Dragons of immunology

Since everyone is being forced these days to think about immunology, let’s consider it in terms of chemistry and drug discovery. You can get two very different perspectives based on where you stand. From one view, inflammation and immune response might look like a wonderfully productive area for small molecules. Aspirin, dexamethasone, ibuprofen, hydrocortisone – there are classic drugs that work on and near these pathways and have been used successfully by uncounted millions of patients. In the modern era, the list of best-selling prescription drugs prominently features antibodies and fusion proteins aimed at immunologic targets such as TNF-alpha and CD20, as treatments for inflammatory diseases from rheumatoid arthritis to cancer.

But from another vantage point, the whole field is full of trap doors, dead ends, and irritable dragons. Dexamethasone and other such steroids have such powerful effects (and powerful side effects) that they have to be administered carefully and for short periods. That’s why compounds such as ibuprofen were hailed as being anti-inflammatories that (good news!) weren’t steroids. The list of potential side effects for those antibodies is also long and impressive. To pick a particularly dramatic example that many will recall, a 2006 attempt by TeGenero to create a ‘super-agonist’ for the T-cell receptor CD28 led to catastrophic effects in the Phase 1 volunteers, many of whom barely survived the initial dose.

That’s what the immune system has to offer: tremendous power, but power that can be aimed in all sorts of directions. And because immunology itself is so wildly, insanely complicated, there are a bewildering number of potential targets to think about. We’re looking at hundreds of millions of years of evolutionary tinkering; there are layers upon layers of tangled, interlocking signaling pathways and mechanisms. There’s the innate immune system – always on but rather nonselective – and the adaptive system that features a gigantic combinatorial chemical library of antibodies that we all carry around with us for our entire lives – slower to get going, but capable of feats of recognition that we still have trouble matching in the laboratory. Those aeons of evolution have been a walk down the narrow path between too little activity, opening the door to fatal infections, and too much, leading to autoimmune syndromes and responses to an infection that are worse than the disease itself. It’s little wonder that the systems are encrusted with regulatory loops, flywheels, and gear-shifting mechanisms.
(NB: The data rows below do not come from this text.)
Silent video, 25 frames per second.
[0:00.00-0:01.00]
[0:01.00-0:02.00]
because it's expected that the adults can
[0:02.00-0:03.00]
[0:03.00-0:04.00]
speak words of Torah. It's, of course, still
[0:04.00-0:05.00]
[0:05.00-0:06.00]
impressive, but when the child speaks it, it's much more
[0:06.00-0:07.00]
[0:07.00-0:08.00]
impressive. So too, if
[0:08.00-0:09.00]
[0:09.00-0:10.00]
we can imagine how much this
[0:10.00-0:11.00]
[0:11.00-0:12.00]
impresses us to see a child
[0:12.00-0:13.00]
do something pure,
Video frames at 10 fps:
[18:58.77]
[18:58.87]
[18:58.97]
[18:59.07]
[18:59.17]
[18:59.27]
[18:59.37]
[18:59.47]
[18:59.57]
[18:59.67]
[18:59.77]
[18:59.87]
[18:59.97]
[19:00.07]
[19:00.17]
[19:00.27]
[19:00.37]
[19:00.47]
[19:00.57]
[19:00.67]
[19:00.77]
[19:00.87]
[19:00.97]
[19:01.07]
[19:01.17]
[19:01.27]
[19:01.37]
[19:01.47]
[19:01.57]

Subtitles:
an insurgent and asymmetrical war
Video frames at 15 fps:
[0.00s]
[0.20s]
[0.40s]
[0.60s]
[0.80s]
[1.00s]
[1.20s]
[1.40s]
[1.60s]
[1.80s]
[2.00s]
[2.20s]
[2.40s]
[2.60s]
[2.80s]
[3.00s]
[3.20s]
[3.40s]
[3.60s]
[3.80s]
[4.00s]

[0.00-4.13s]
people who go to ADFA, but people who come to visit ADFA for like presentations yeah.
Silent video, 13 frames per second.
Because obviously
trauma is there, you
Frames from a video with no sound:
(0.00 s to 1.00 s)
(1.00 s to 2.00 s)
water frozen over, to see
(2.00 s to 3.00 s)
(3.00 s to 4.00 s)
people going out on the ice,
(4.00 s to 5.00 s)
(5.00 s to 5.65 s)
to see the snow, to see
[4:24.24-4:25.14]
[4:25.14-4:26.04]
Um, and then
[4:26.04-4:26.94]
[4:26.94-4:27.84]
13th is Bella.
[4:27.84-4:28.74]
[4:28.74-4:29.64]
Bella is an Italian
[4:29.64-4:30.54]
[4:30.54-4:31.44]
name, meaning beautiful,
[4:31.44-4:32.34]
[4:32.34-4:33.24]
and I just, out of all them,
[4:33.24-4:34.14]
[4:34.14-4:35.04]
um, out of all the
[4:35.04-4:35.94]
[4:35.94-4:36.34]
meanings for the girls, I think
As usual, most of what drug discovery has to offer is an assortment of grit, sand, and spanners to throw into this apparatus. We are far, far better at shutting particular enzymes and receptors down than we are in turning any particular signal up. When you do see a drug mechanism that enhances some sort of activity, odds are good that it works by inhibiting something else that was in turn suppressing the desired target. A great number of interesting ideas in the field don’t seem to be amenable to small-molecule manipulation at all, which is where those antibodies come in. The requisite binding sites can be too large and the selectivity needed to target them may be too great for anything other than a good-sized protein to have a chance.

That’s meant that immunology has been a proving ground for new therapeutic ideas and new modes of action. Monoclonal antibodies and fusion proteins are just the beginning. Mechanisms targeting protein expression, intra- and extracellular localisation, degradation, and the intricate varieties of post-translational modification are all highly relevant to immune and inflammation pathways. Add in the number of genetic immunological problems that can occur in the population, which would be targets for gene therapy or RNA mechanisms, and you have the whole range of cutting-edge drug research being brought in.

Most of these are too early in the process to be of likely use against the Covid-19 pandemic, of course. But we are learning a great deal about immunology very quickly under these conditions, with the huge efforts going into characterising the pathogen; treating the overactive immune response to it; and developing antibodies and vaccines against it. We’ll come out of this, and we’ll come out of it with more tools and more knowledge than when we went in – all acquired at a faster pace than we ever would have achieved otherwise. Let’s take the benefits where we can find them!